Activity States and Lifecycle Callbacks

Every instance of Activity has a lifecycle. During this lifecycle, an activity transitions between four states: resumed, paused, stopped, and nonexistent. For each transition, there is an Activity function that notifies the activity of the change in its state. Figure 3.4 shows the activity lifecycle, states, and functions.

Figure 3.4  Activity state diagram

Activity state diagram

Figure 3.4 indicates for each state whether the activity has an instance in memory, is visible to the user, or is active in the foreground (accepting user input). Table 3.1 summarizes this information.

Table 3.1  Activity states

State In memory? Visible to user? In foreground?

nonexistent

no

no

no

stopped

yes

no

no

paused

yes

yes/partially*

no

resumed

yes

yes

yes

(* Depending on the circumstances, a paused activity may be fully or partially visible.)

Nonexistent represents an activity that has not been launched yet or an activity that was just destroyed (by the user pressing the Back button, for example). For that reason, this state is sometimes referred to as the destroyed state. There is no instance in memory, and there is no associated view for the user to see or interact with.

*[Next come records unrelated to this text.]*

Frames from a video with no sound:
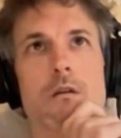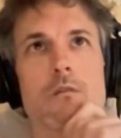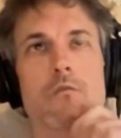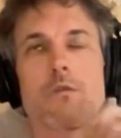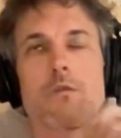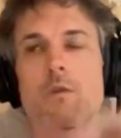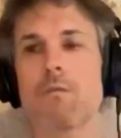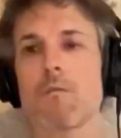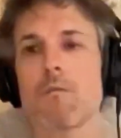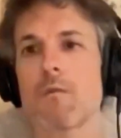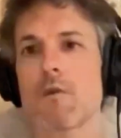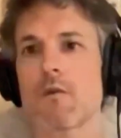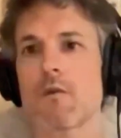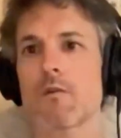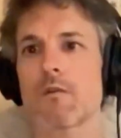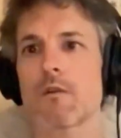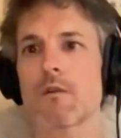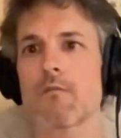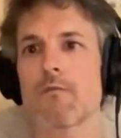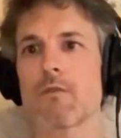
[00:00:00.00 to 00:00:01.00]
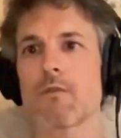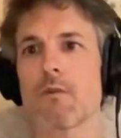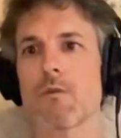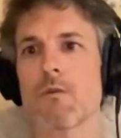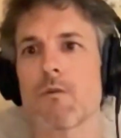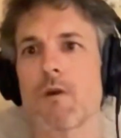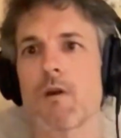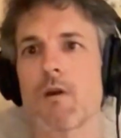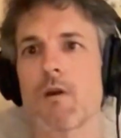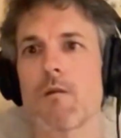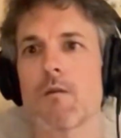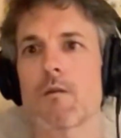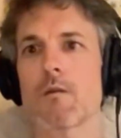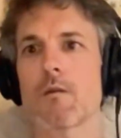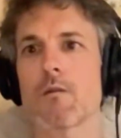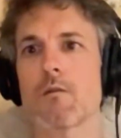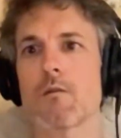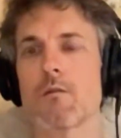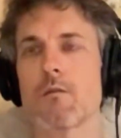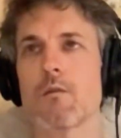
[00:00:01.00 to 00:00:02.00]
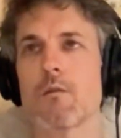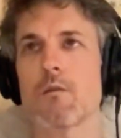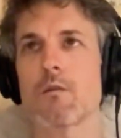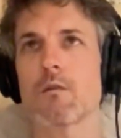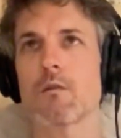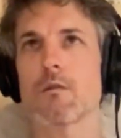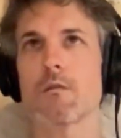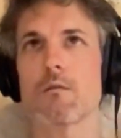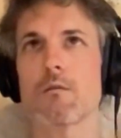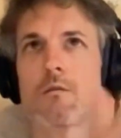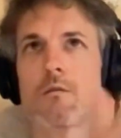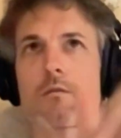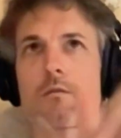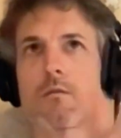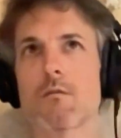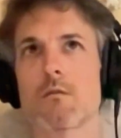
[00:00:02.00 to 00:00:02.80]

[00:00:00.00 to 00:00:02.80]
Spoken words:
doing more self-inquiry in the recent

Stopped represents an activity that has an instance in memory but whose view is not visible on the screen. This state occurs in passing when the activity is first spinning up and re-occurs any time the view is fully occluded (such as when the user launches another full-screen activity to the foreground, presses the Home button, or uses the overview screen to switch tasks).

Paused represents an activity that is not active in the foreground but whose view is visible or partially visible. An activity would be partially visible, for example, if the user launched a new dialog-themed or transparent activity on top of it. An activity could also be fully visible but not in the foreground if the user is viewing two activities in multi-window mode (also called split-screen mode).

Resumed represents an activity that is in memory, fully visible, and in the foreground. It is the activity the user is currently interacting with. Only one activity across the entire system can be in the resumed state at any given time. That means that if one activity is moving into the resumed state, another is likely moving out of the resumed state.

Subclasses of Activity can take advantage of the functions named in Figure 3.4 to get work done at critical transitions in the activity’s lifecycle. These functions are often called lifecycle callbacks.

You are already acquainted with one of these lifecycle callback functions – onCreate(Bundle?). The OS calls this function after the activity instance is created but before it is put onscreen.

Typically, an activity overrides onCreate(Bundle?) to prepare the specifics of its UI:

  • inflating widgets and putting them on screen (in the call to setContentView(Int))

  • getting references to inflated widgets

  • setting listeners on widgets to handle user interaction

  • connecting to external model data

It is important to understand that you never call onCreate(Bundle?) or any of the other Activity lifecycle functions yourself. You simply override the callbacks in your activity subclass. Then Android calls the lifecycle callbacks at the appropriate time (in relation to what the user is doing and what is happening across the rest of the system) to notify the activity that its state is changing.